Наши дни, 20 сентября, Санкт-Петербург, по дороге к особняку Шевченко
– Шерлок, нам обязательно ехать к этой Марине Шевченко? – спросил Ватсон и недовольно отвернулся к окну. На улице шел ливень, а машина то и дело попадала колесом в ямы. – Чем же творчество этой художницы так тебя заинтересовало?
– Мой друг! На этот раз не просто картины – целый перформанс! Она собирается провести занятный эксперимент, позволив посетителям делать с ней то, что они хотят. С удовольствием на это посмотрю.
– По-моему, что-то такое уже было, – вздохнул Ватсон. – Помнишь, мы как-то читали статью, что в семидесятых некая Марина Абрамович уже устраивала нечто подобное. Ей тогда раскромсали одежду, раздели, изрезали и вообще чуть не убили. А теперь, когда у всех телефоны, я сильно сомневаюсь, что кто-нибудь захочет быть снятым на видео и стать объектом осуждения.
– Ну, для чистоты эксперимента всех зрителей попросят сдать телефоны, – ответил Холмс. – Кстати, у художницы есть еще цель.

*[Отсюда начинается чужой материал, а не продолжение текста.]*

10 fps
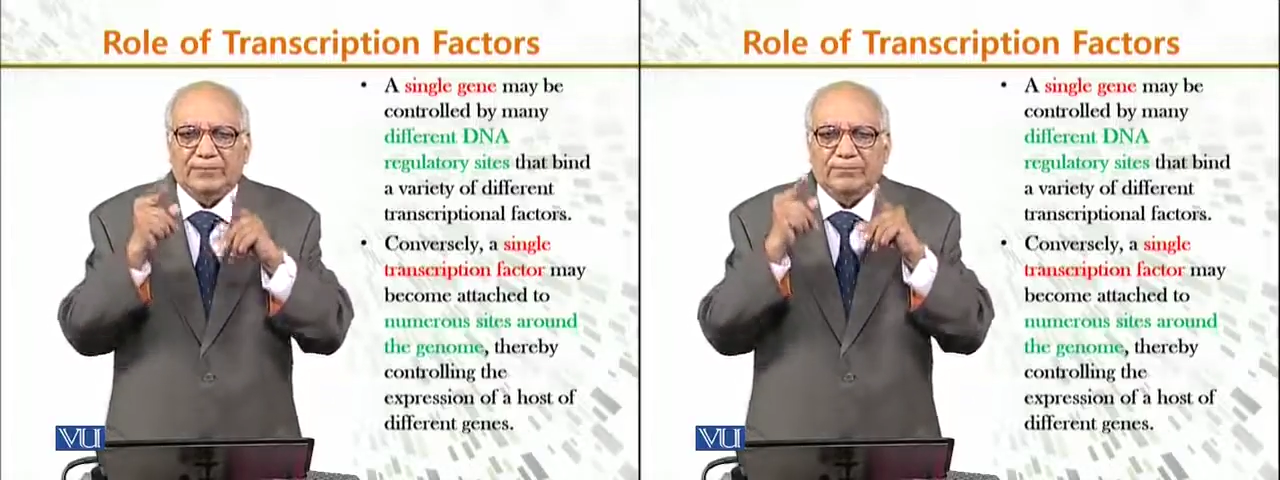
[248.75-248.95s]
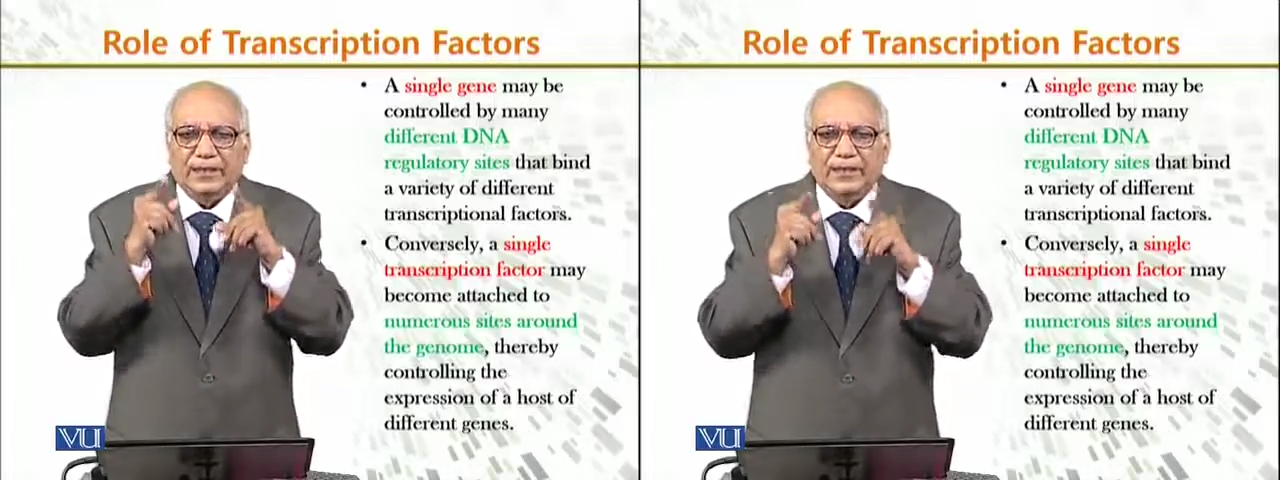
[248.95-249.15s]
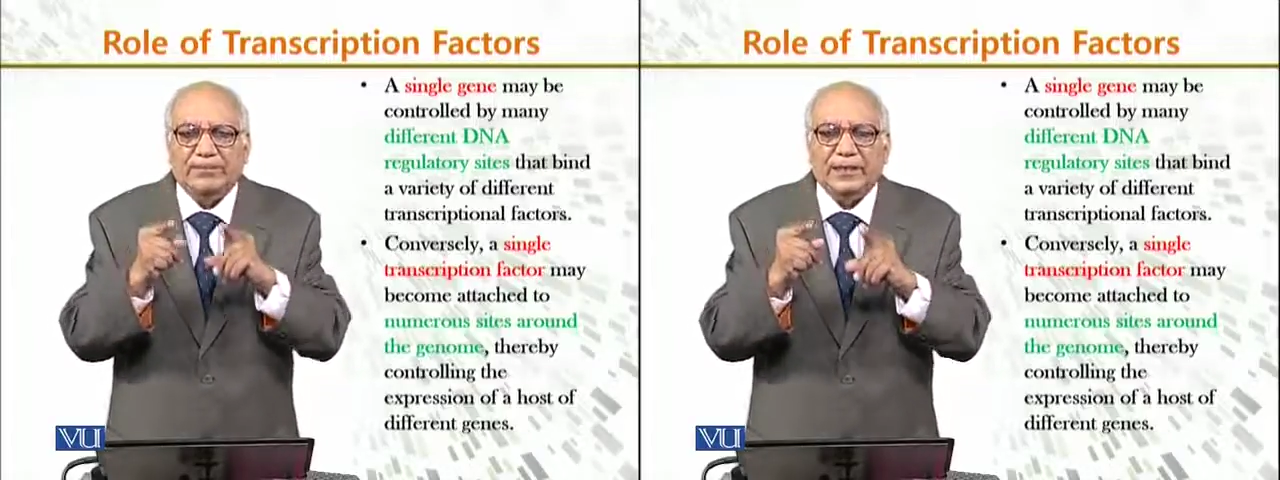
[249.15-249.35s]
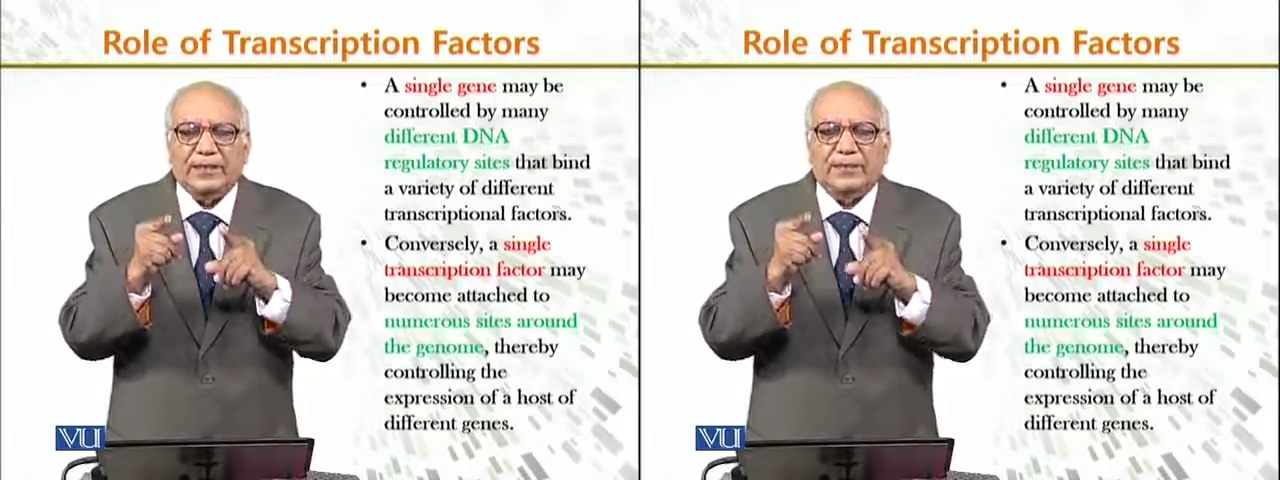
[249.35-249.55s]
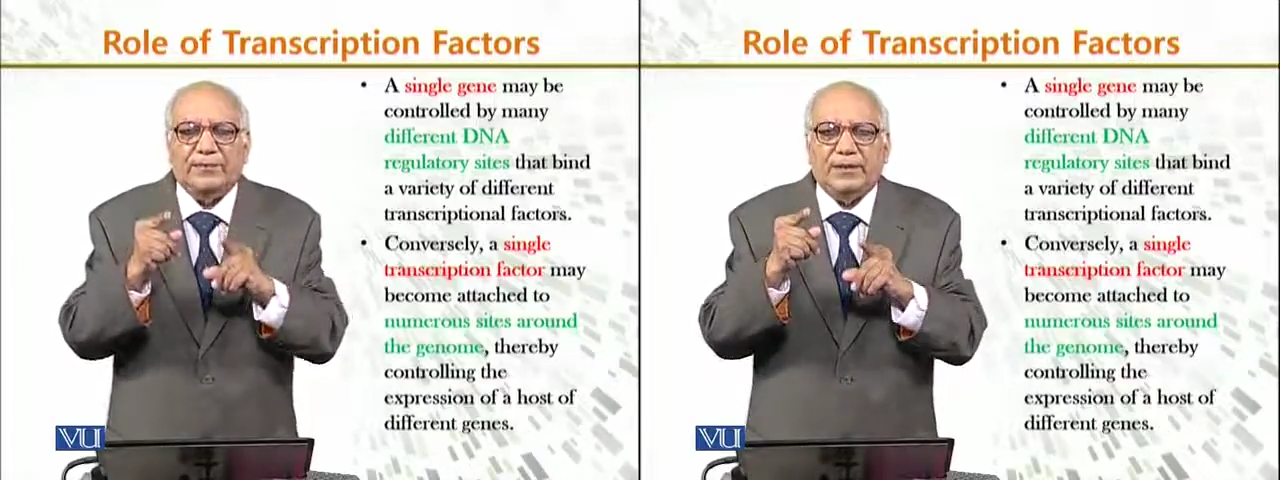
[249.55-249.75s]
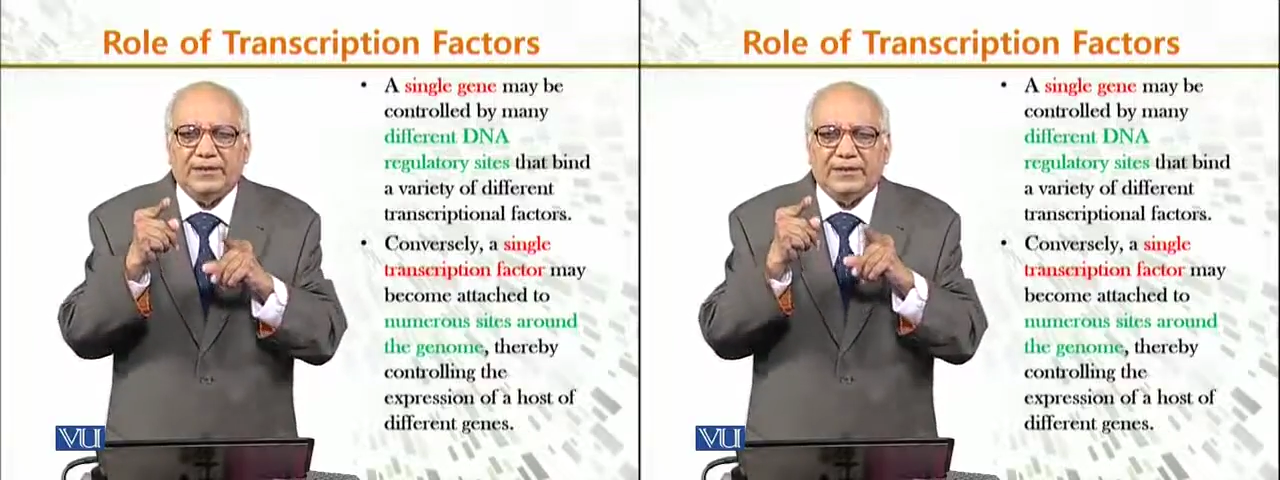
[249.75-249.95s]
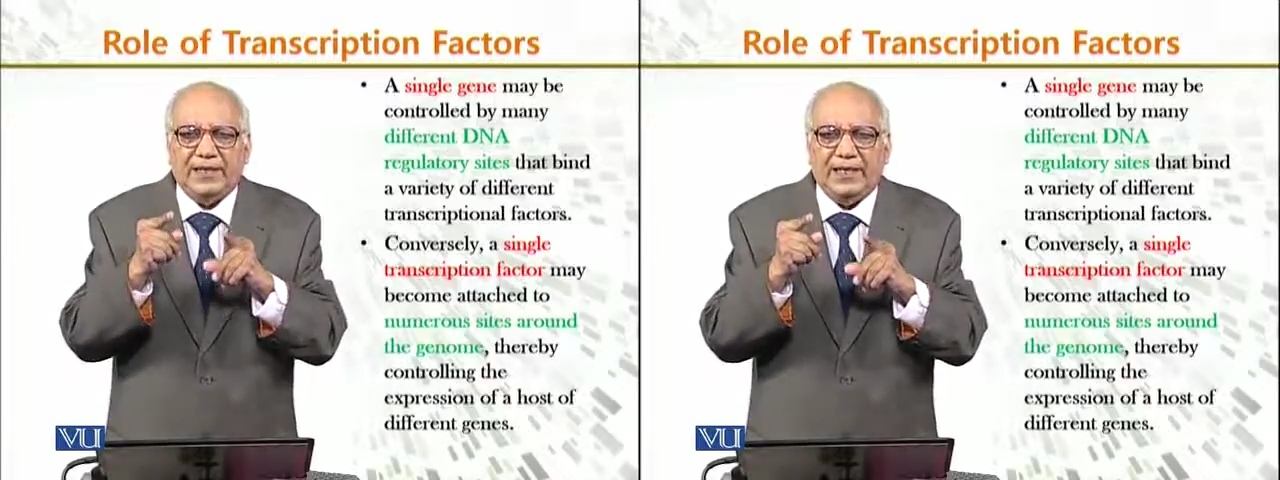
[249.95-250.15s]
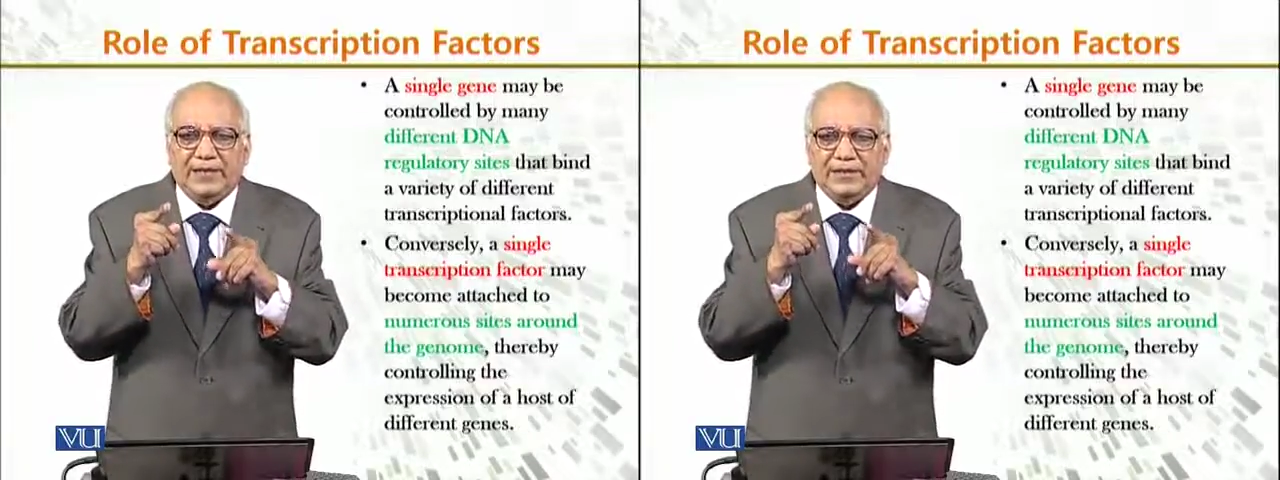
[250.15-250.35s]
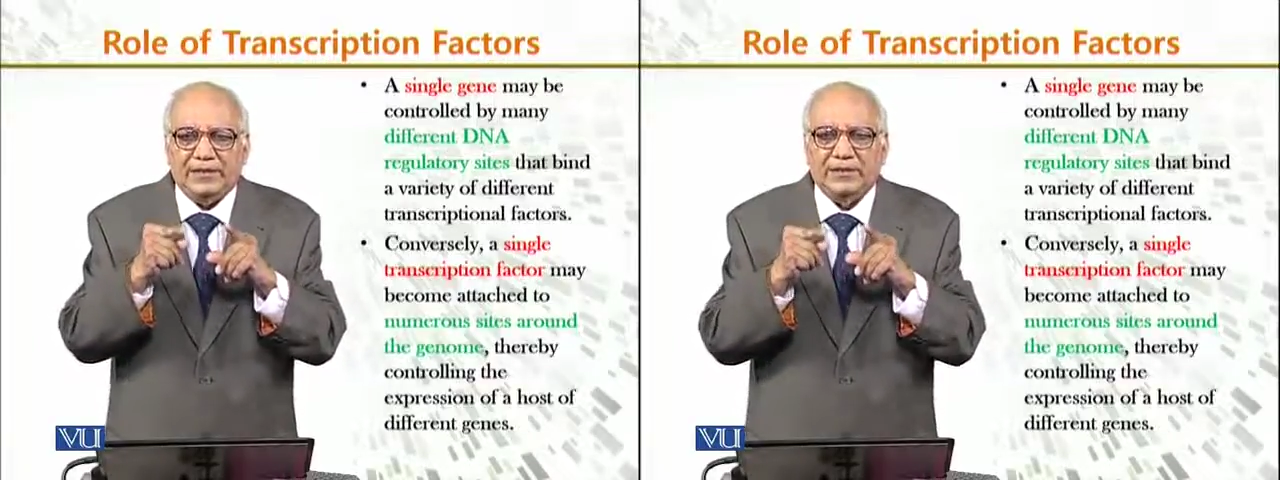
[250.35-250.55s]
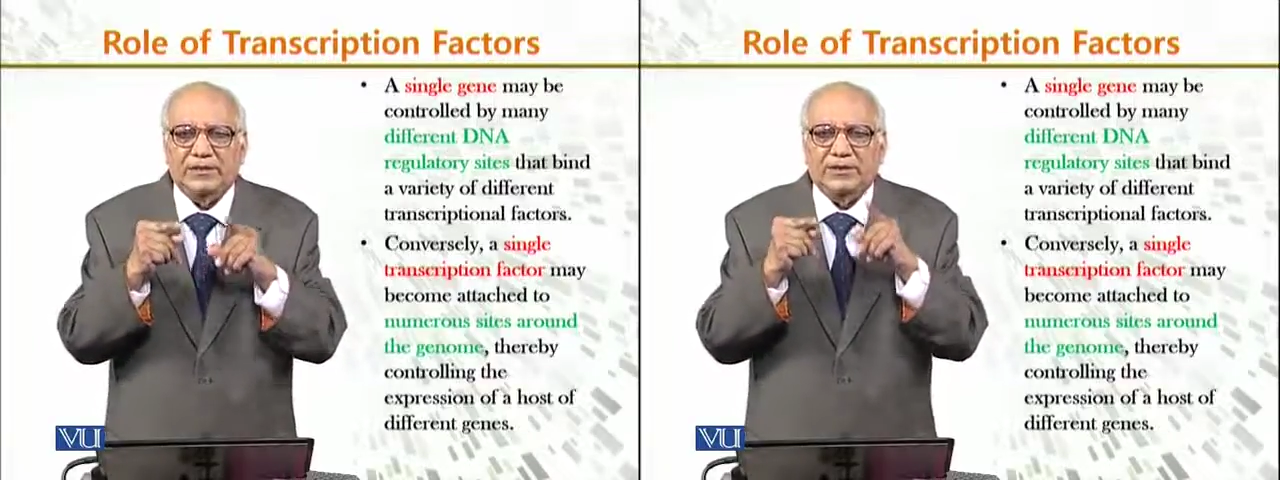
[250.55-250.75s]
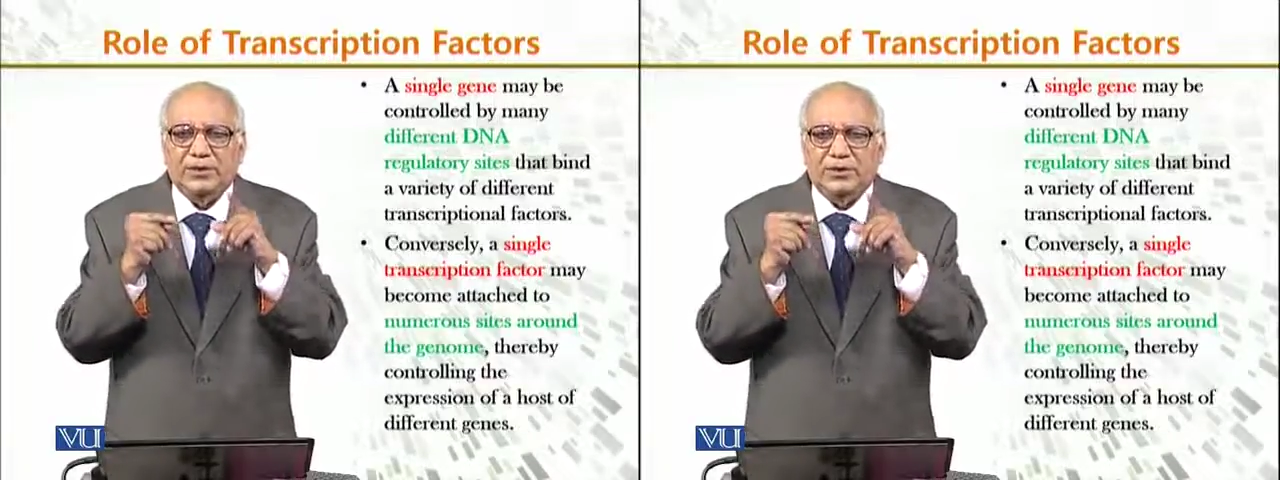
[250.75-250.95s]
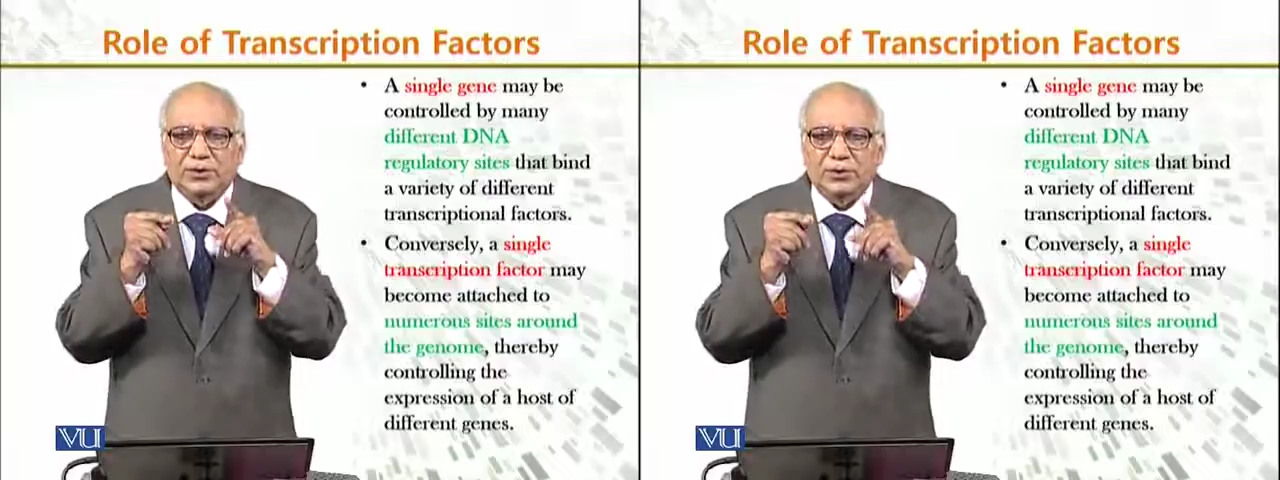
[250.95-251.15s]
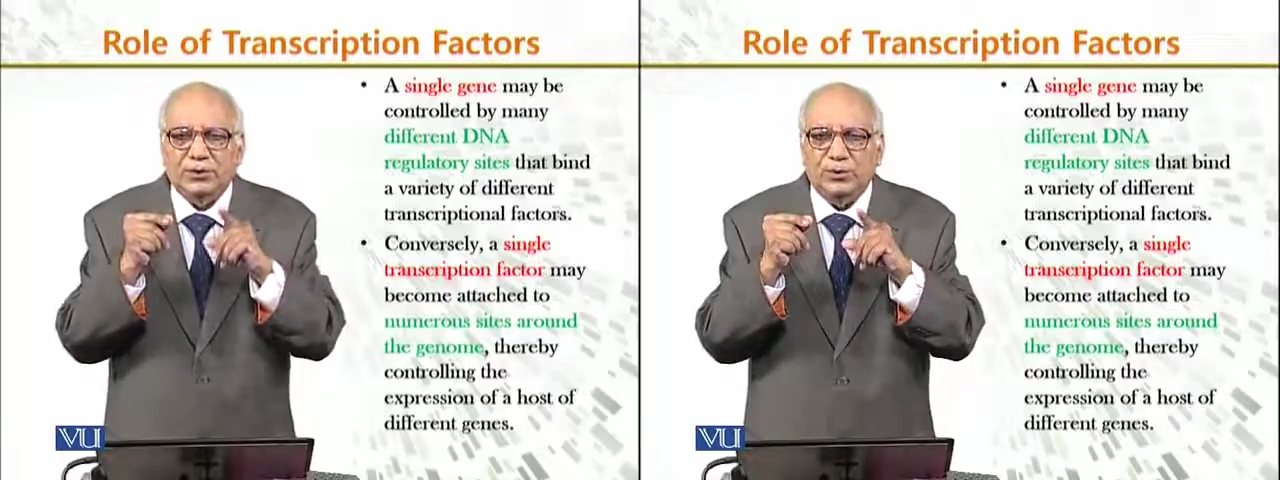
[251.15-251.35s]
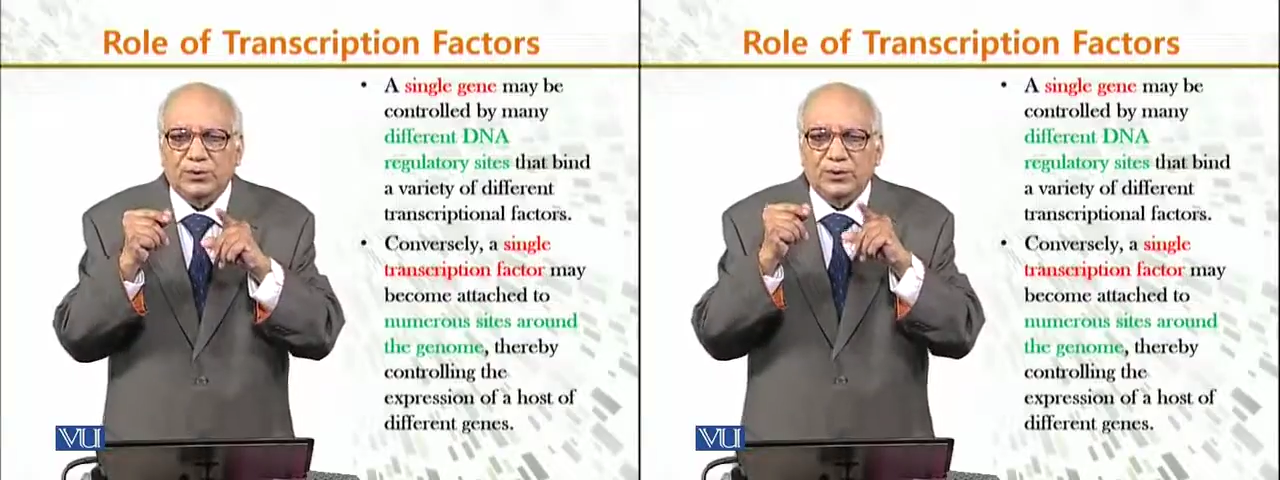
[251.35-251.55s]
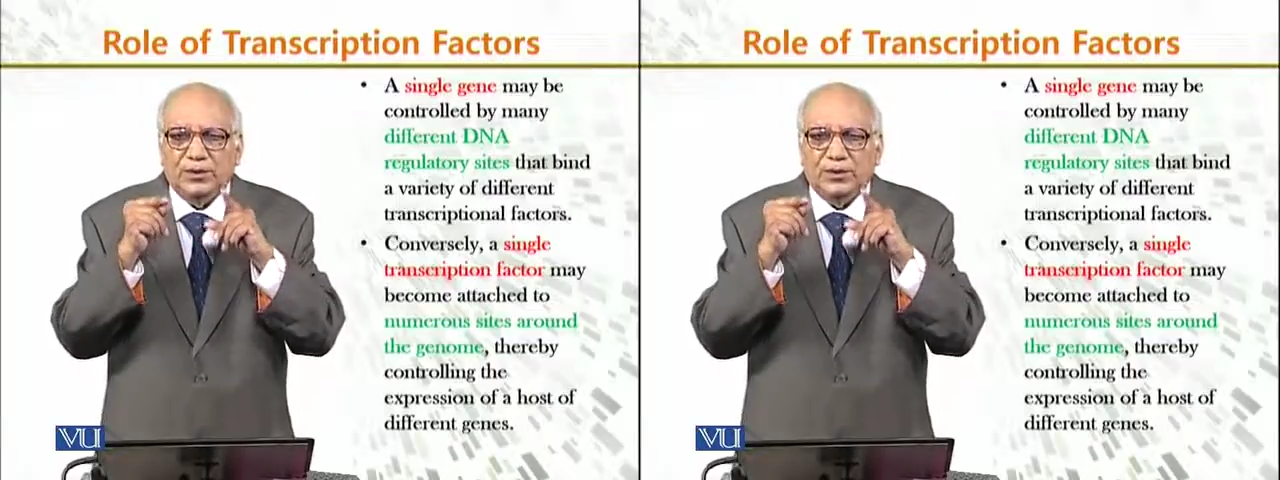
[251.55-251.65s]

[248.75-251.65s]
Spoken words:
may become attached to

С ней два года как живет младшая сестра Анна. Девушка, урожденная Штольц, всю жизнь прожила в Германии, пока были живы ее родители. С Мариной Шевченко они сестры по матери. Так вот, в детстве она, по мнению Марины, испытала сильный стресс, когда нашла мать повешенной. И теперь Марина пытается ее реабилитировать. Даже задумала сегодняшний перформанс. Предполагается, что, если Анна побывает в жуткой атмосфере ее перформанса, это поможет ей избавиться от детских страхов.
– Или только усугубит ее состояние, – поморщился Ватсон.
Ровно в 16 часов Холмс и Ватсон высаживались у нужных ворот.
– Впечатляет, – отметил Ватсон, рассматривая открывшуюся перед ним усадьбу. – Трехэтажный особняк в окружении вековых сосен выглядел очень внушительно. Наверняка особая гордость его хозяина.
– Хозяином был известный в Санкт-Петербурге бизнесмен Никита Шевченко, отец Марины. Он умер пять лет назад, говорят, спился. После того как лет пятнадцать назад мать Марины ушла от него к Штольцу и уехала в Германию, дела Шевченко шли неважно. Этот дом – единственное напоминание о некогда роскошной жизни, – сообщил Холмс. – Здесь теперь хозяйничает Марина и ее престарелая бабушка по материнской линии. Анна Штольц приехала по приглашению сестры два года назад, Марина оформила над ней опеку, пока той не исполнится восемнадцать лет.
– А ты неплохо проинформирован.
– Я подготовился, – улыбнулся Холмс. – Кстати, нам – вот в это помещение, пристроенное к особняку справа. Судя по внешнему виду, когда-то это был амбар.
Перед входом стояла молодая блондинка лет двадцати пяти, в строгом светло-сером костюме, с аккуратным пучком на голове. Она встречала гостей, регистрировала их и просила оставлять телефоны, складывала их в бархатный мешок.
– Шерлок Холмс и доктор Ватсон! – разглядывала сыщиков блондинка, слегка смутившись. – Я куратор сегодняшнего вечера – Вера. Помогаю Марине. А вы проходите.
– Изнутри оно не такое огромное, как выглядит снаружи, – войдя в здание, отметил Ватсон.
– Взгляни-ка наверх, – указал рукой Холмс. – Держу пари, там, между балками и крышей еще куча пространства. Возможно, там находится какая-нибудь рабочая зона, крепления для кулис, например.
В помещении площадью около двухсот квадратных метров собралось человек сорок. В приглушенном освещении они бродили по залу, рассматривая развешенные повсюду картины в мрачных тонах и такие же мрачные инсталляции, все посвященные теме смерти.